The particular method we have laid down may vary according as there shall be occasion: but that there may be a Colony successfully established is demonstrable. Under what difficultys was Virginia planted? the Coast and Climate were then unknown, the Indians numerous and at enmety with the first Colony and they were forced to fetch all Provisions from England. Yet they are grown a mighty Province and the Revenue receives . . . for Dutys upon the goods that they send yearly home.

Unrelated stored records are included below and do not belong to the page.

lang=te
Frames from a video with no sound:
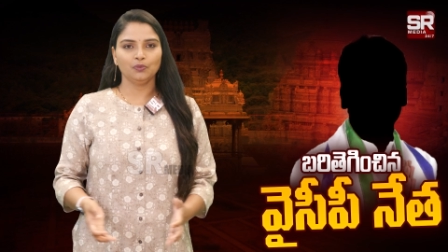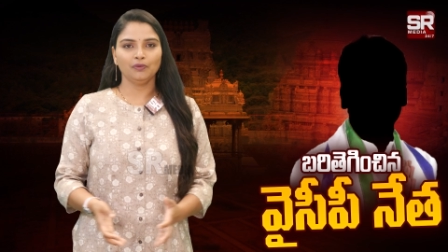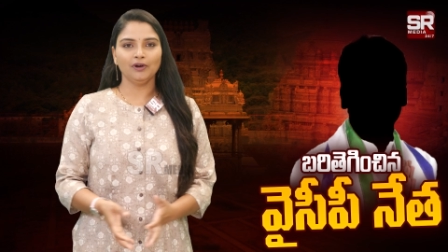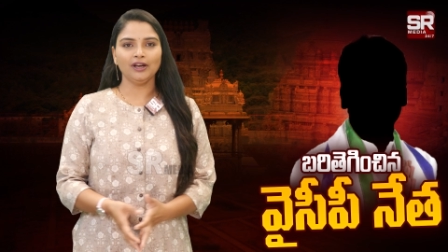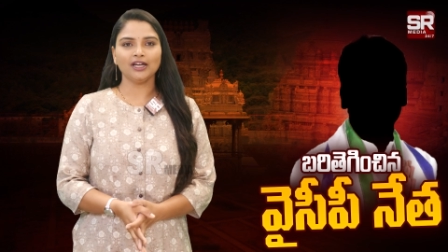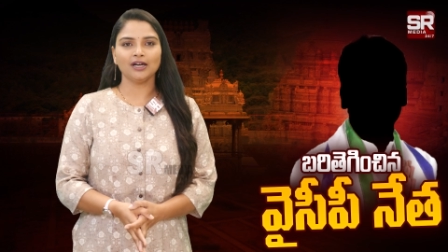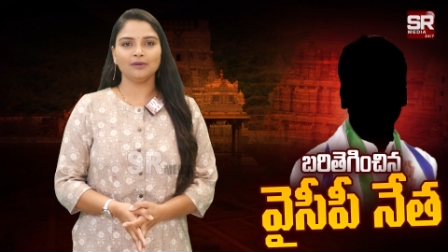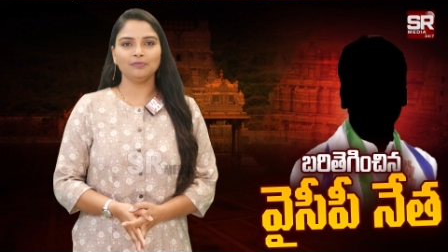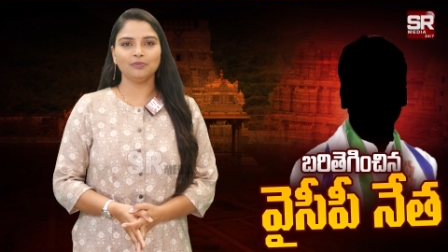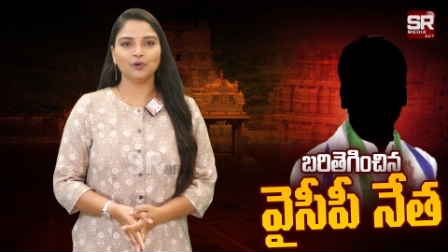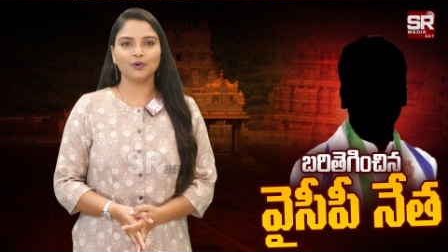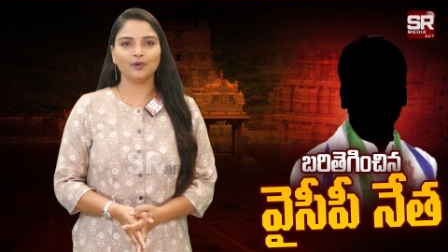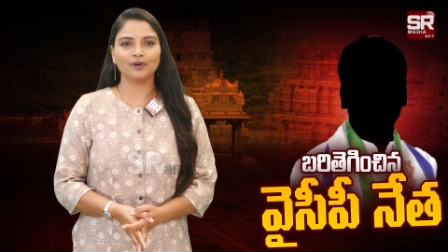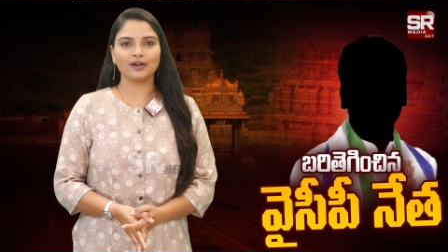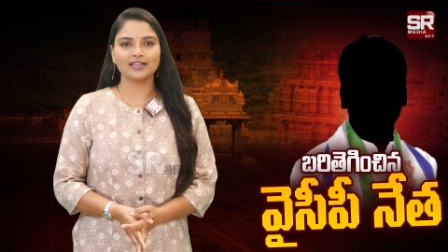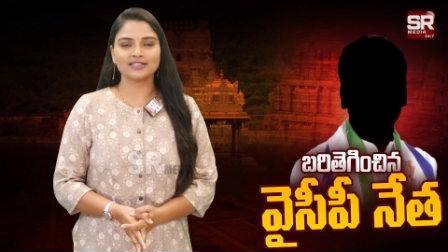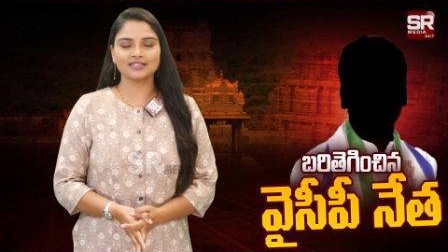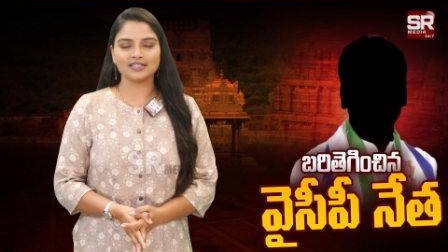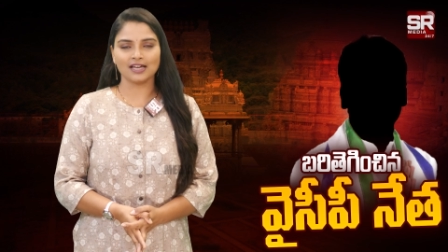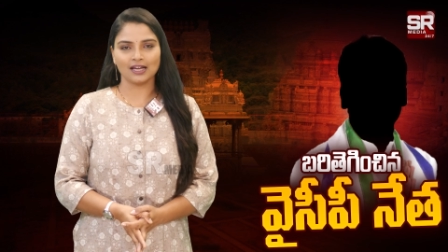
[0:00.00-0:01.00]
వెల్కమ్ టు
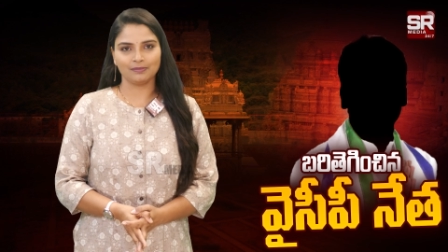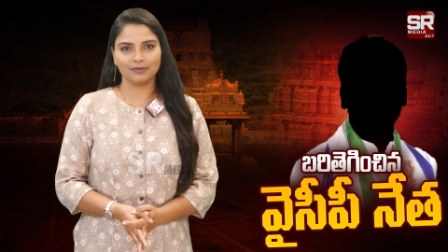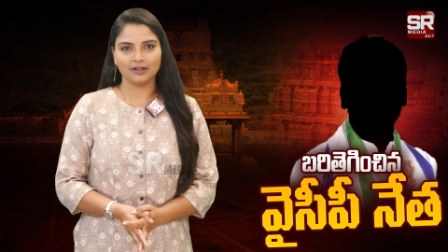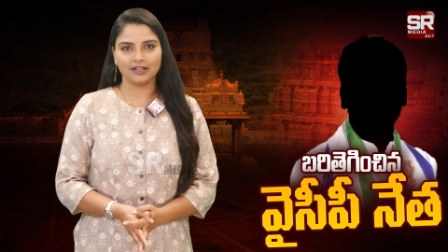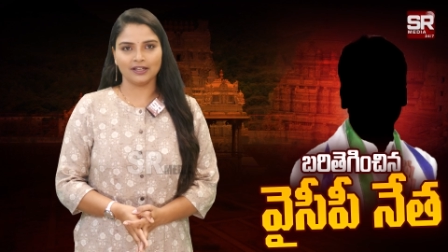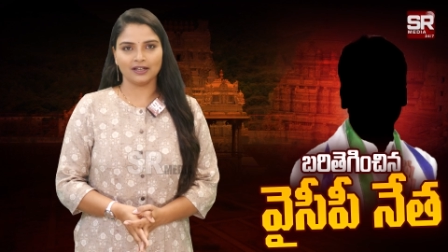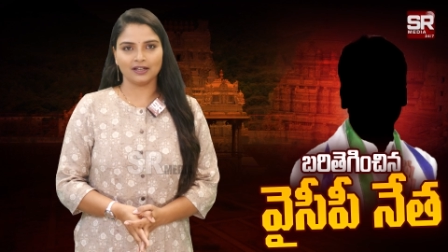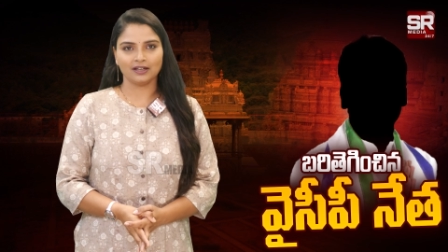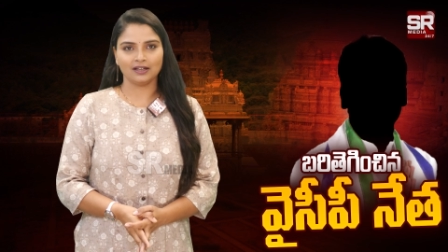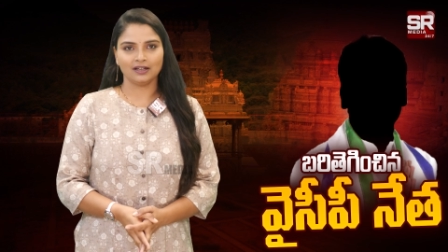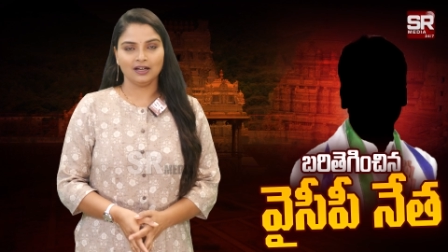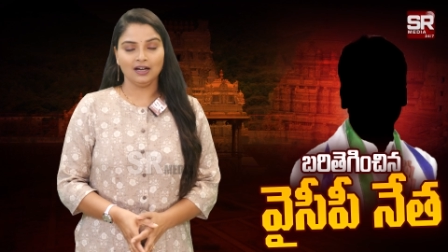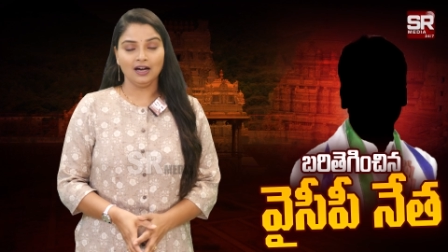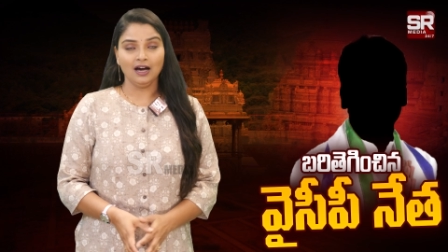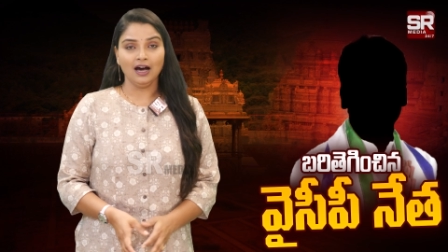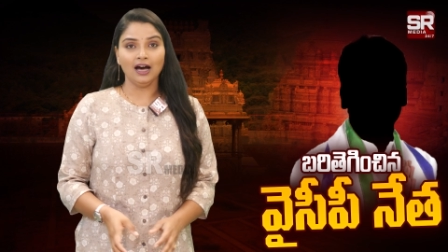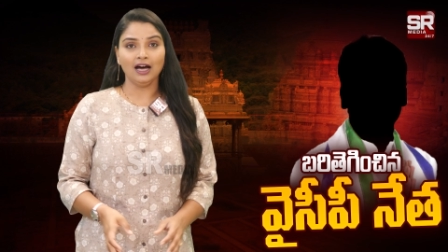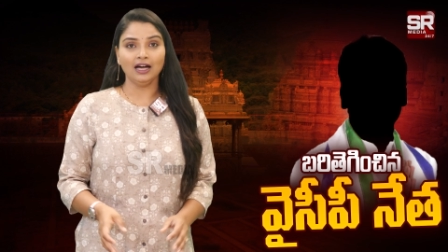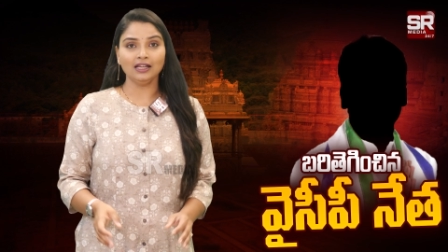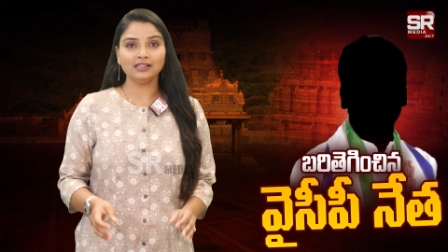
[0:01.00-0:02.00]
ఎస్ఆర్ మీడియా
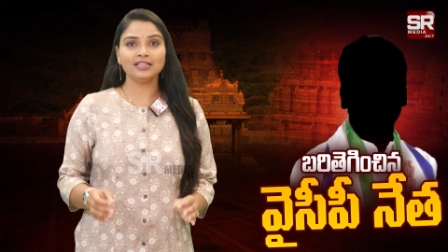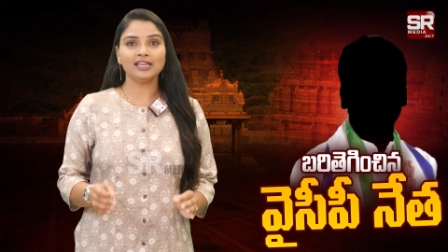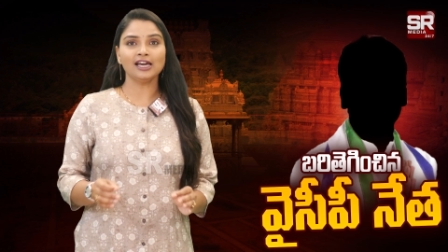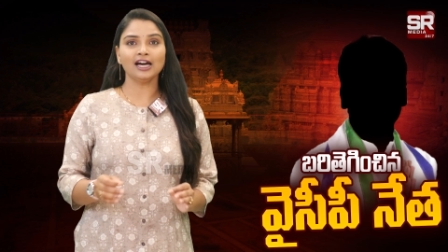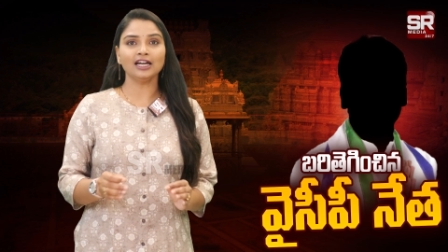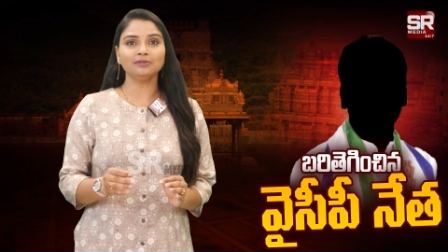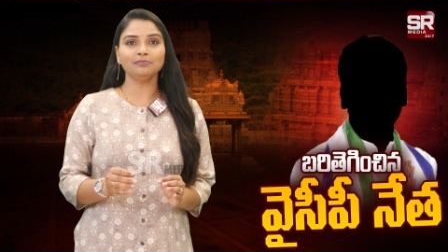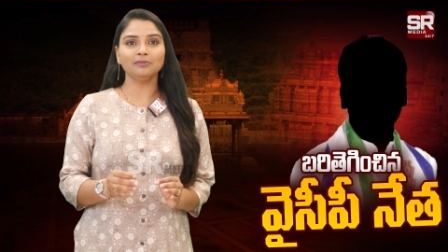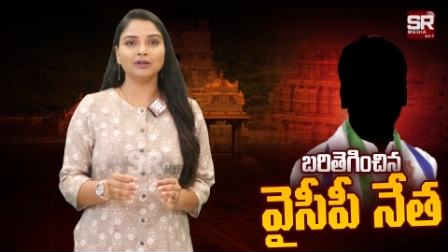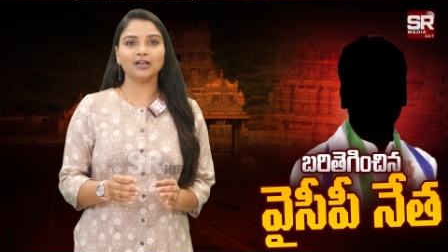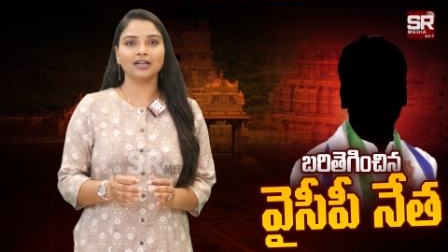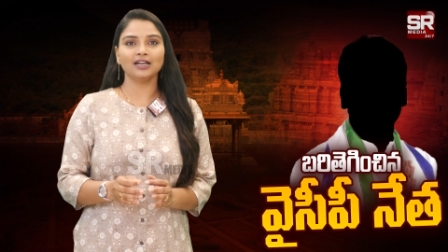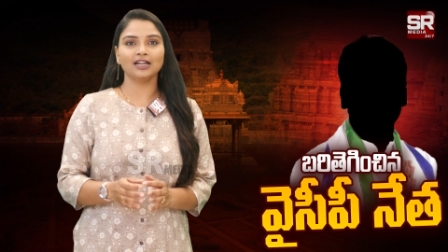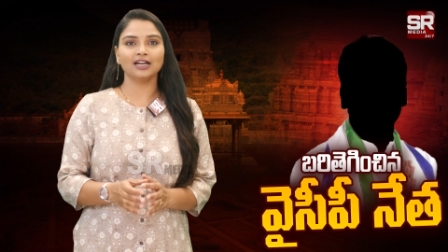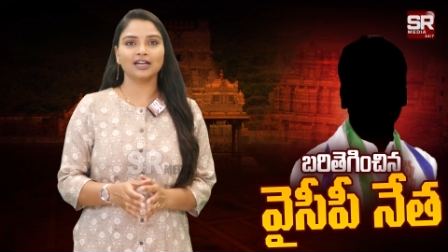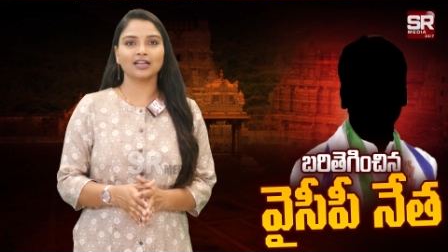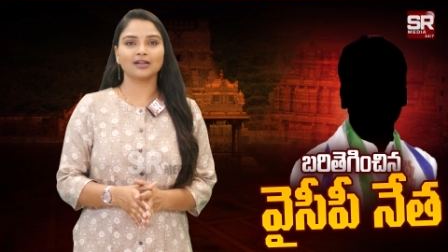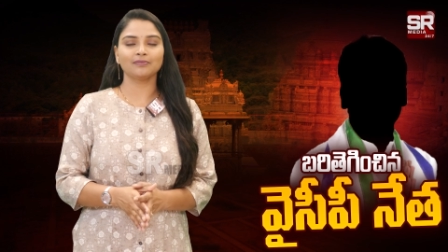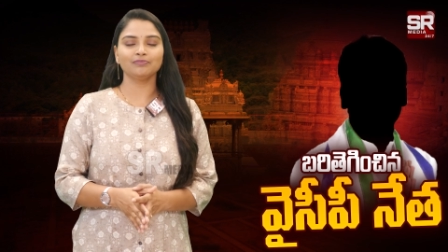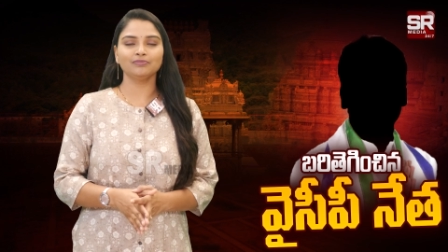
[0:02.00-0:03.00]
ఆధ్యాత్మిక
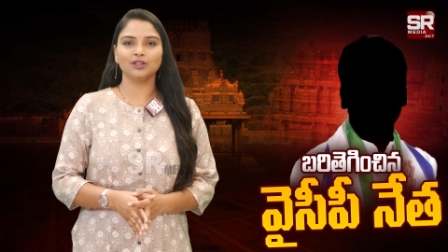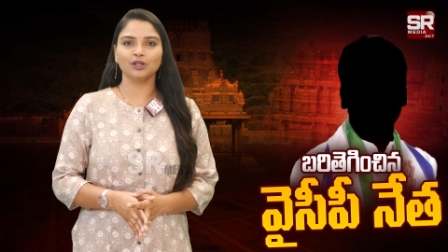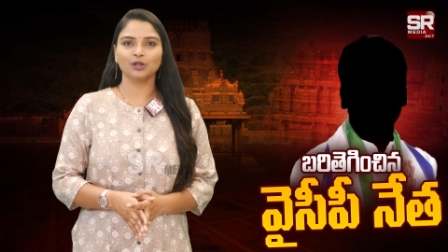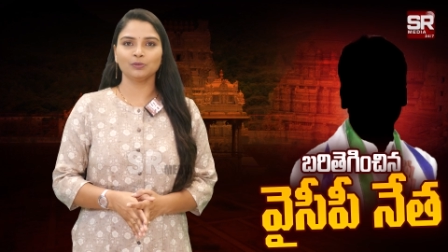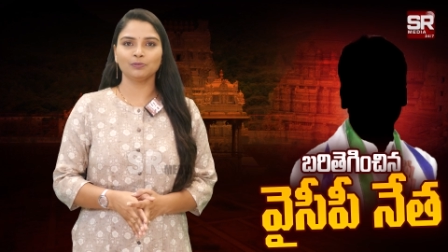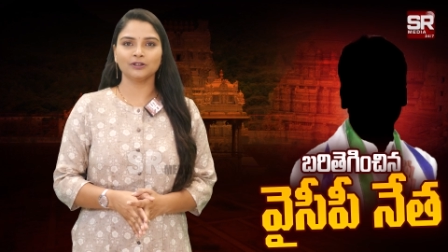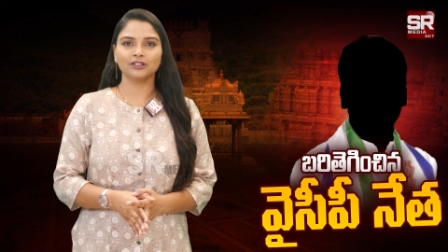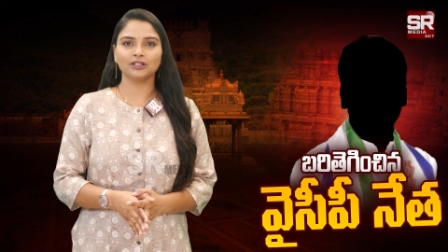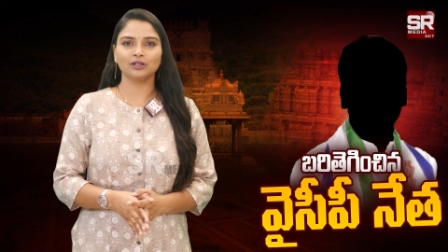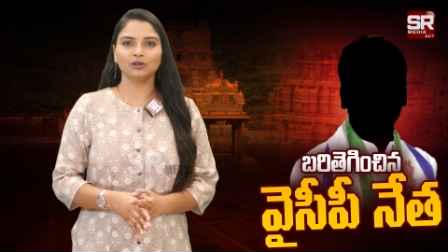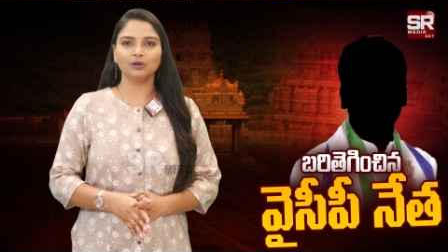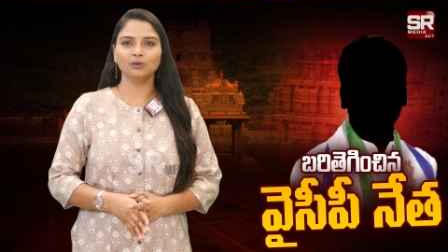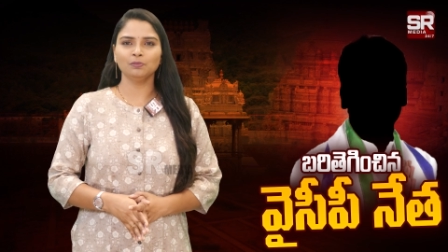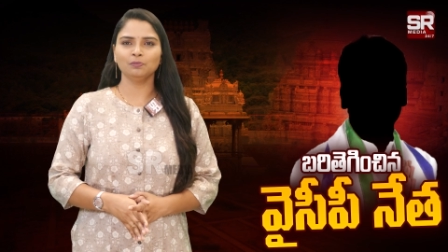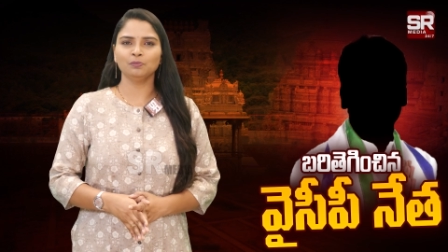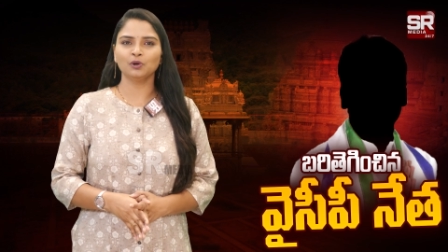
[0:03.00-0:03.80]
నగరం తిరుపతిలో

Within this 50 Years Pensilvania was as much a Forrest as Georgia is now and in those few Years by the wise Oeconomy of William Penn and those who assisted him it now gives food to thousands of Inhabitants and is the seat of as fine a City as most in Europe.46
This Design is much more probable to succeed than either of those were since Carolina abounds with Provisions the Climate is known and there are Men to instruct in the Seasons and nature of cultivating that Soil. Charles Town a great Mart is within 120 Miles: if the Colony is attacked it may be relieved from Sea by Port Royal or the Bahamas and the Militia of South Carolina is ready to support it by Land.47
There is an occasion now offered for every one to help forward this Design. The smallest Benefactions will be received and applied with the utmost care, every little will do something and a great number of small Benefactions will amount to a Sum capable of doing a great deal of good.48
The time and occasion calls out upon the rich and generous People of England. Religion, Charity and the love of our Countrey perswade, nay even self interest prompts to send away those whom want may force against their own inclinations upon dangerous courses. Desperate poor never more abounded, a long Peace has made evacuation necessary. Witness the frequent murmures for want of employment from all parts of the Kingdom. The Protestants from abroad harrassed by the madness of Romish Priests, cry out for a place of refuge, the Vaudois the Polanders and the Germans would with joy enrich and strengthen your America. All Nations are improving their Trade all eager for foreign Plantations. Let not the Britons now grow indolent. All Nations are at peace take then the benefit of the general tranquility and improve beyond the Ocean. There without bloodshed or the hazard of a Battle you may increase the Wealth, the Strength and the honour of the Kingdom more than the Edwards or the Henrys did by their glorious but destructive Victorys. They burnt Towns, you will build them: they ravaged, you will cultivate large Dominions: They destroyed, you will preserve, and increase Mankind.